== Exercise objective ==
For this exercise, retype each line of the material below verbatim and omit any picture.

== Provided data ==
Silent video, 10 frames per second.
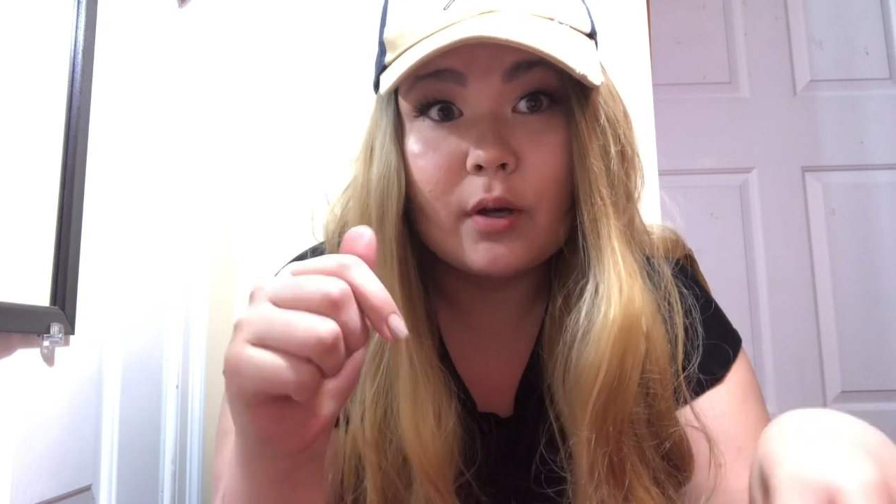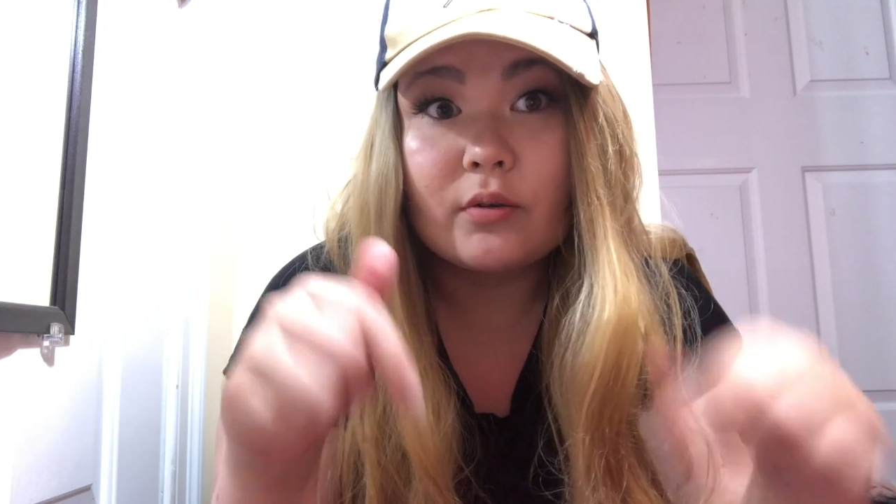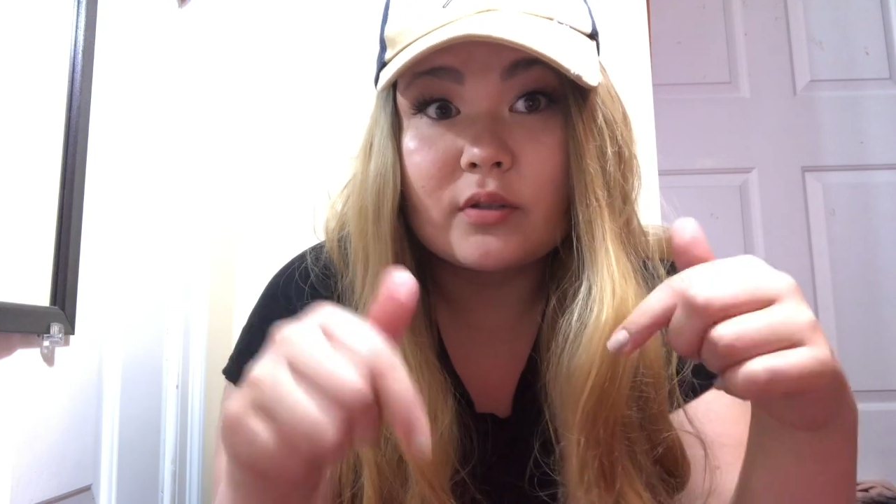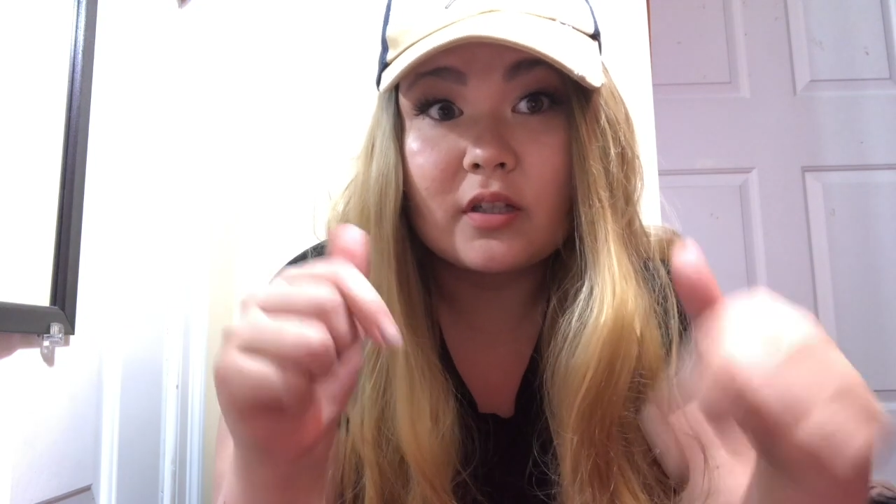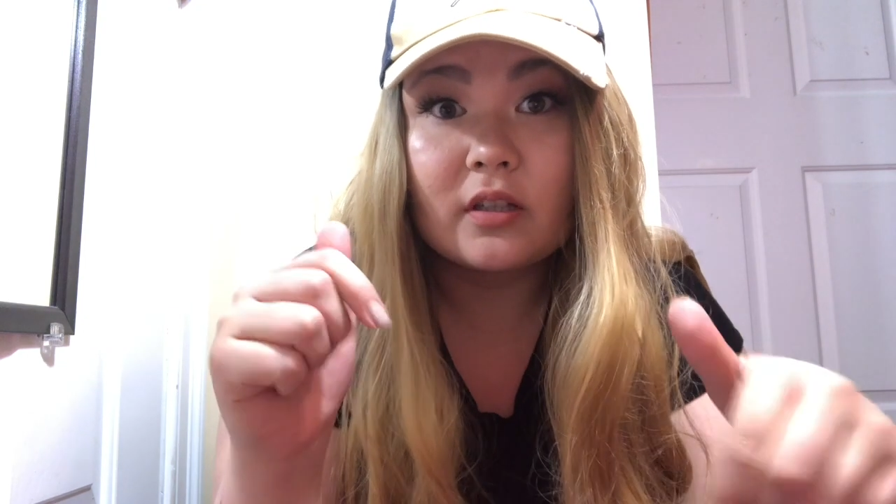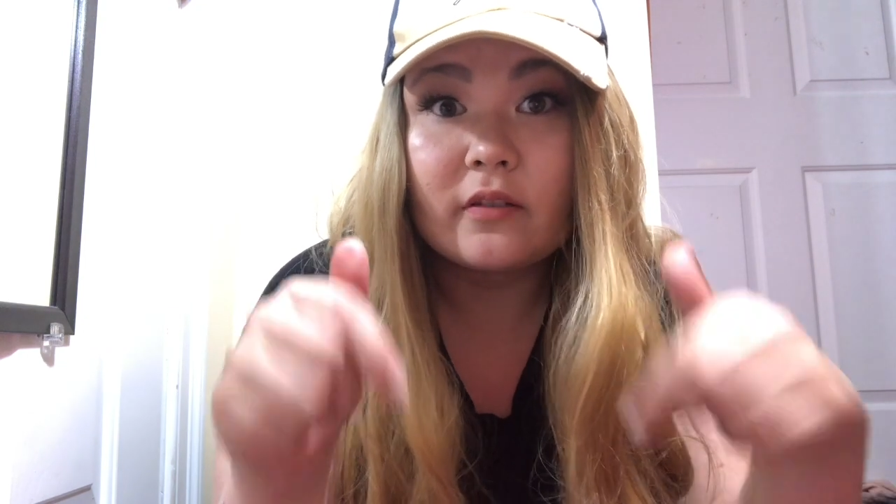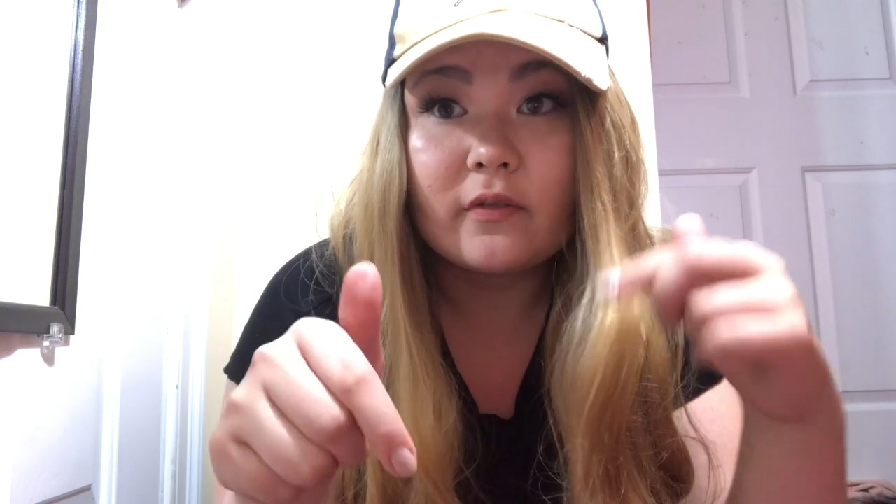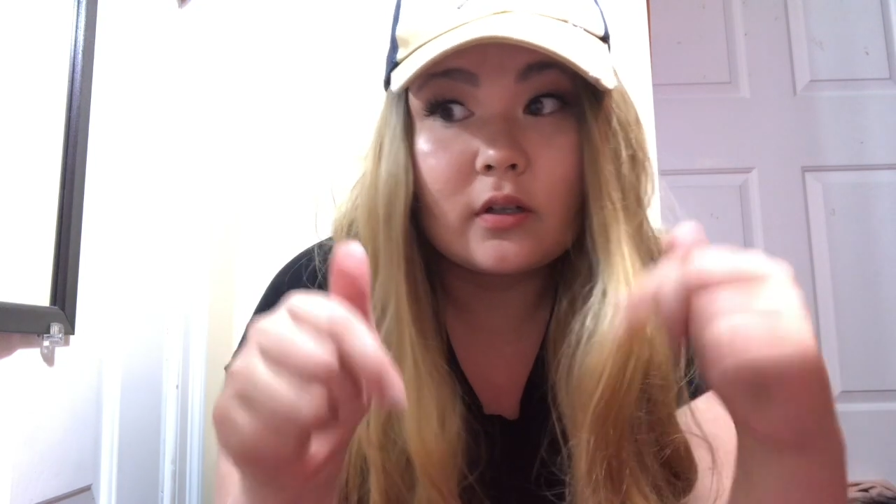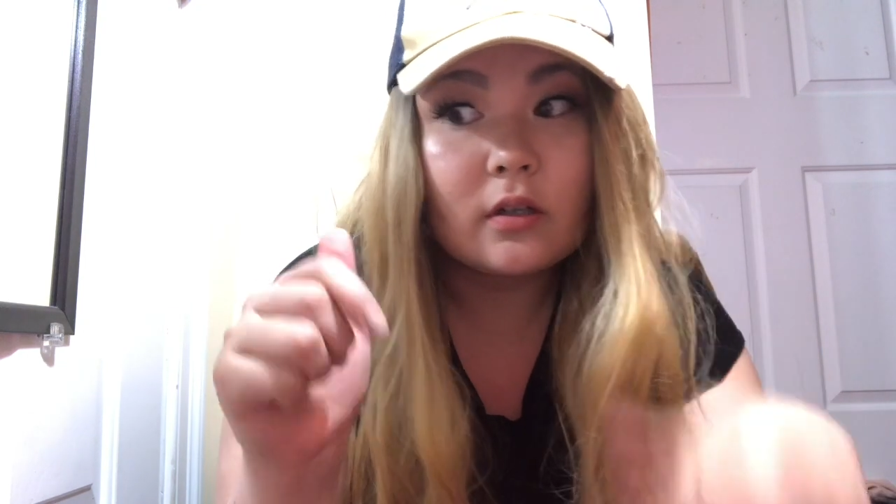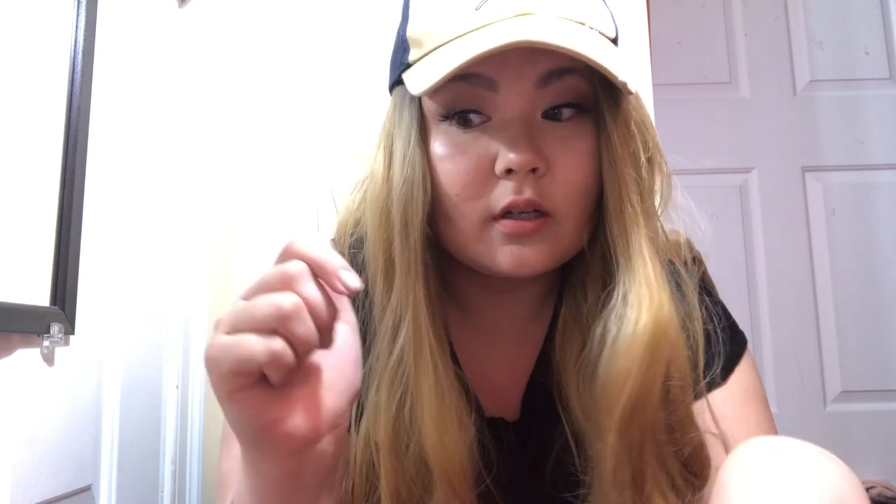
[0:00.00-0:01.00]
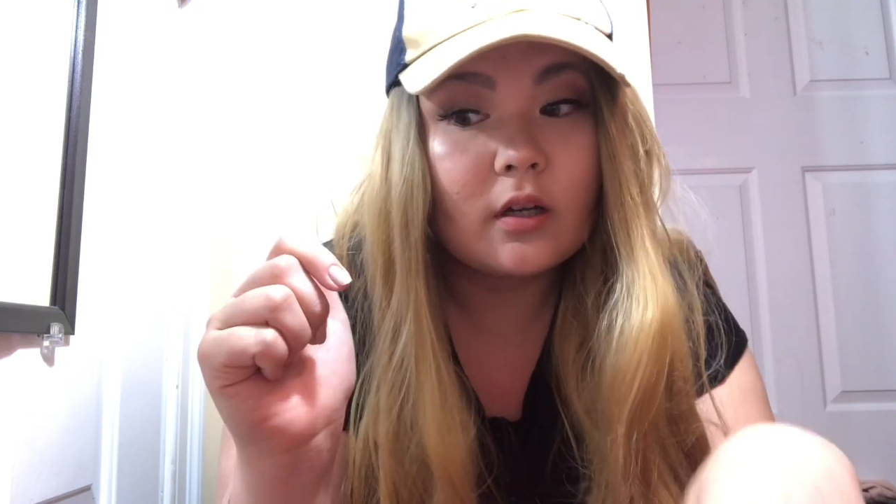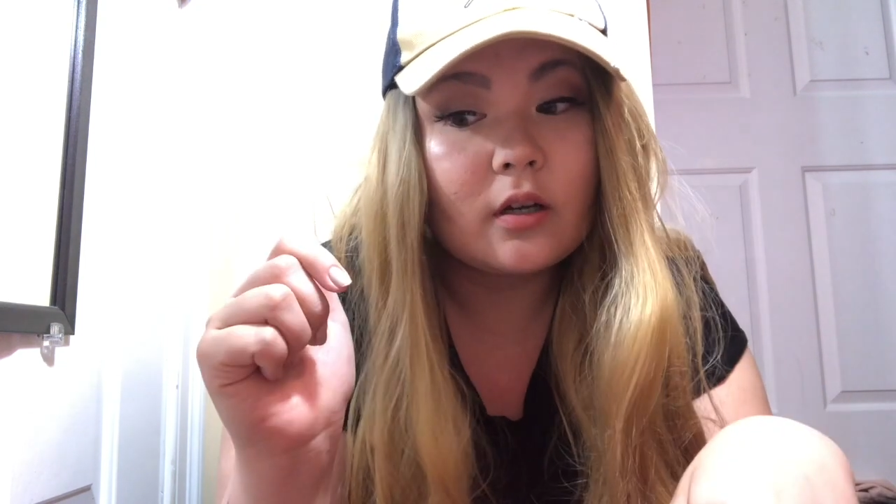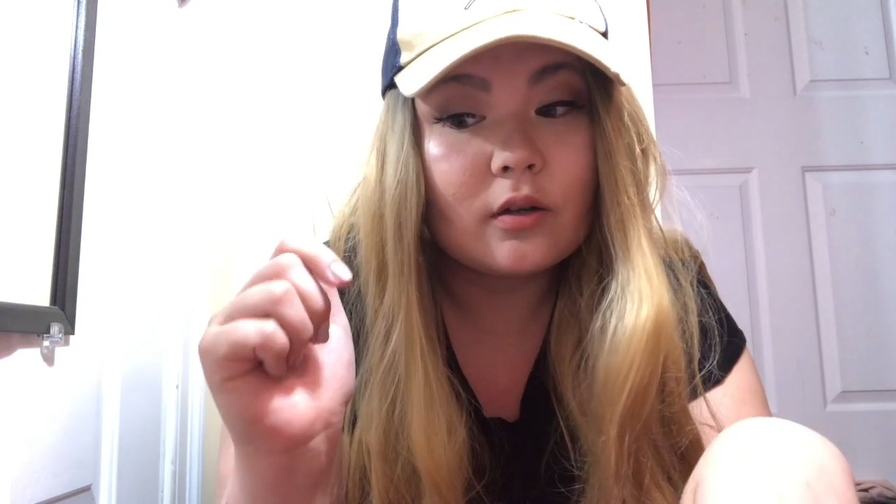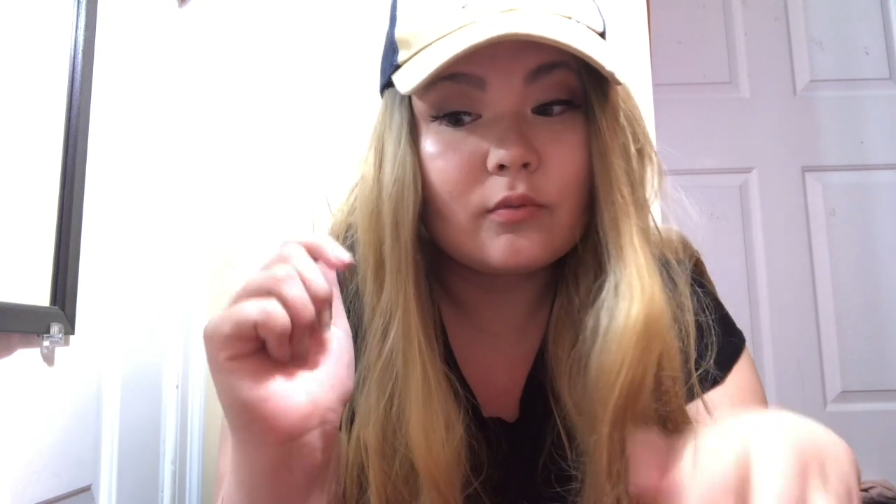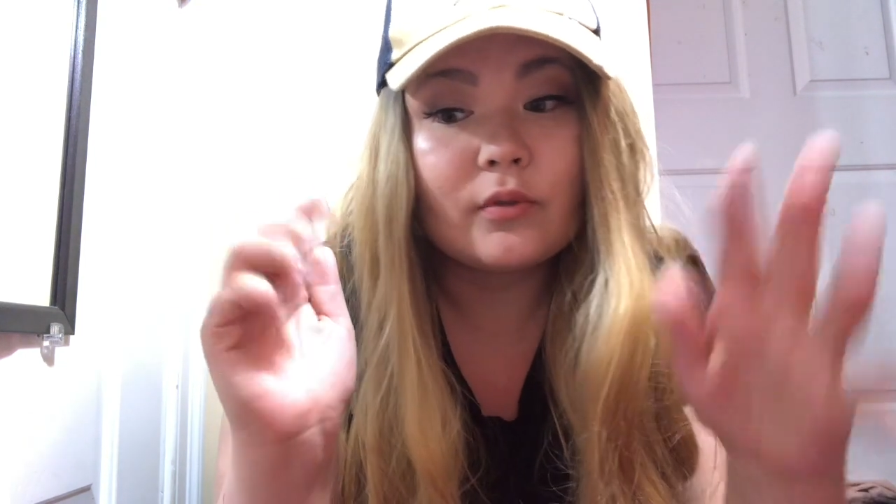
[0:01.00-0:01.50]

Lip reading: posting the video.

== Answer for this exercise ==
Silent video, 10 frames per second.
[0:00.00-0:01.00]
[0:01.00-0:01.50]

Lip reading: posting the video.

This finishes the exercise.